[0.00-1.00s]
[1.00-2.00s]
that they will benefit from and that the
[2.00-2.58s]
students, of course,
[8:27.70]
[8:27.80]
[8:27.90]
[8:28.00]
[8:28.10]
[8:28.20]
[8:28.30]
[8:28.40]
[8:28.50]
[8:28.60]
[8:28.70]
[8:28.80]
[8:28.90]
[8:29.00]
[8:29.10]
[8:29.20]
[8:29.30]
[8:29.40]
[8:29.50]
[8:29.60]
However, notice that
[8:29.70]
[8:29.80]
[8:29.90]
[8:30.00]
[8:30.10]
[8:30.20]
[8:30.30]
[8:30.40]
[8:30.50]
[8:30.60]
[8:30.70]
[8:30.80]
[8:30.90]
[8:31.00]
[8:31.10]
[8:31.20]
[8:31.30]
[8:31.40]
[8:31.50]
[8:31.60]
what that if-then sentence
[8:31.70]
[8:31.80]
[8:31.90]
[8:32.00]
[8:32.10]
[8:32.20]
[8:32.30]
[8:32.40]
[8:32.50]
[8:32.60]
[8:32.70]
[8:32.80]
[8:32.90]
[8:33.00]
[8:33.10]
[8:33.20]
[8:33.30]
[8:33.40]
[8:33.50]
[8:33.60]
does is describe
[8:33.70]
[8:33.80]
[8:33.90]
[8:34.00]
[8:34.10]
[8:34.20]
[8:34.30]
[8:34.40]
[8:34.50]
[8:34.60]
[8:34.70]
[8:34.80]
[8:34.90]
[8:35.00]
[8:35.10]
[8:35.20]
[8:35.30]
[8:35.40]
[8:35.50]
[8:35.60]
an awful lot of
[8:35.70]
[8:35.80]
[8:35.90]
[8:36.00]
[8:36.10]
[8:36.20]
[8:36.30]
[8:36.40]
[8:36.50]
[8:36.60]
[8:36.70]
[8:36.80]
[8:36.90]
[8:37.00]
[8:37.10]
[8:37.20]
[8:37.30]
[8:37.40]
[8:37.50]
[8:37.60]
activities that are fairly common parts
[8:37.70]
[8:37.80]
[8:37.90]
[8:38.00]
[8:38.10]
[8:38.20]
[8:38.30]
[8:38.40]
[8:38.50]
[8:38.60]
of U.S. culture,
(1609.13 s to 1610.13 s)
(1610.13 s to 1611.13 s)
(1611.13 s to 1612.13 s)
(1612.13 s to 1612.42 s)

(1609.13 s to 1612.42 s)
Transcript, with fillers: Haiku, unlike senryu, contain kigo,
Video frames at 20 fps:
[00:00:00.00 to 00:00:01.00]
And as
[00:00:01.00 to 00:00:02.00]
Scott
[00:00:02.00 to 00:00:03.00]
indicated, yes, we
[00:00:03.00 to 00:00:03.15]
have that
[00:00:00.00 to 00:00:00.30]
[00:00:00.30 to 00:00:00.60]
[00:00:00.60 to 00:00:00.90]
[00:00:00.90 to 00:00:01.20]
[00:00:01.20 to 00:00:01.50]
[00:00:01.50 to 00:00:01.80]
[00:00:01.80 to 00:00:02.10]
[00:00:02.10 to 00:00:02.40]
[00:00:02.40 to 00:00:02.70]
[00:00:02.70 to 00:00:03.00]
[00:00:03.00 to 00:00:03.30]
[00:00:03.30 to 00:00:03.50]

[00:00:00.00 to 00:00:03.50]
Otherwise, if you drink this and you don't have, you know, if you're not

━━━

What to produce =>
Print the records above exactly as written.

Answer section =>
[0.00-1.00s]
[1.00-2.00s]
that they will benefit from and that the
[2.00-2.58s]
students, of course,
[8:27.70]
[8:27.80]
[8:27.90]
[8:28.00]
[8:28.10]
[8:28.20]
[8:28.30]
[8:28.40]
[8:28.50]
[8:28.60]
[8:28.70]
[8:28.80]
[8:28.90]
[8:29.00]
[8:29.10]
[8:29.20]
[8:29.30]
[8:29.40]
[8:29.50]
[8:29.60]
However, notice that
[8:29.70]
[8:29.80]
[8:29.90]
[8:30.00]
[8:30.10]
[8:30.20]
[8:30.30]
[8:30.40]
[8:30.50]
[8:30.60]
[8:30.70]
[8:30.80]
[8:30.90]
[8:31.00]
[8:31.10]
[8:31.20]
[8:31.30]
[8:31.40]
[8:31.50]
[8:31.60]
what that if-then sentence
[8:31.70]
[8:31.80]
[8:31.90]
[8:32.00]
[8:32.10]
[8:32.20]
[8:32.30]
[8:32.40]
[8:32.50]
[8:32.60]
[8:32.70]
[8:32.80]
[8:32.90]
[8:33.00]
[8:33.10]
[8:33.20]
[8:33.30]
[8:33.40]
[8:33.50]
[8:33.60]
does is describe
[8:33.70]
[8:33.80]
[8:33.90]
[8:34.00]
[8:34.10]
[8:34.20]
[8:34.30]
[8:34.40]
[8:34.50]
[8:34.60]
[8:34.70]
[8:34.80]
[8:34.90]
[8:35.00]
[8:35.10]
[8:35.20]
[8:35.30]
[8:35.40]
[8:35.50]
[8:35.60]
an awful lot of
[8:35.70]
[8:35.80]
[8:35.90]
[8:36.00]
[8:36.10]
[8:36.20]
[8:36.30]
[8:36.40]
[8:36.50]
[8:36.60]
[8:36.70]
[8:36.80]
[8:36.90]
[8:37.00]
[8:37.10]
[8:37.20]
[8:37.30]
[8:37.40]
[8:37.50]
[8:37.60]
activities that are fairly common parts
[8:37.70]
[8:37.80]
[8:37.90]
[8:38.00]
[8:38.10]
[8:38.20]
[8:38.30]
[8:38.40]
[8:38.50]
[8:38.60]
of U.S. culture,
(1609.13 s to 1610.13 s)
(1610.13 s to 1611.13 s)
(1611.13 s to 1612.13 s)
(1612.13 s to 1612.42 s)

(1609.13 s to 1612.42 s)
Transcript, with fillers: Haiku, unlike senryu, contain kigo,
Video frames at 20 fps:
[00:00:00.00 to 00:00:01.00]
And as
[00:00:01.00 to 00:00:02.00]
Scott
[00:00:02.00 to 00:00:03.00]
indicated, yes, we
[00:00:03.00 to 00:00:03.15]
have that
[00:00:00.00 to 00:00:00.30]
[00:00:00.30 to 00:00:00.60]
[00:00:00.60 to 00:00:00.90]
[00:00:00.90 to 00:00:01.20]
[00:00:01.20 to 00:00:01.50]
[00:00:01.50 to 00:00:01.80]
[00:00:01.80 to 00:00:02.10]
[00:00:02.10 to 00:00:02.40]
[00:00:02.40 to 00:00:02.70]
[00:00:02.70 to 00:00:03.00]
[00:00:03.00 to 00:00:03.30]
[00:00:03.30 to 00:00:03.50]

[00:00:00.00 to 00:00:03.50]
Otherwise, if you drink this and you don't have, you know, if you're not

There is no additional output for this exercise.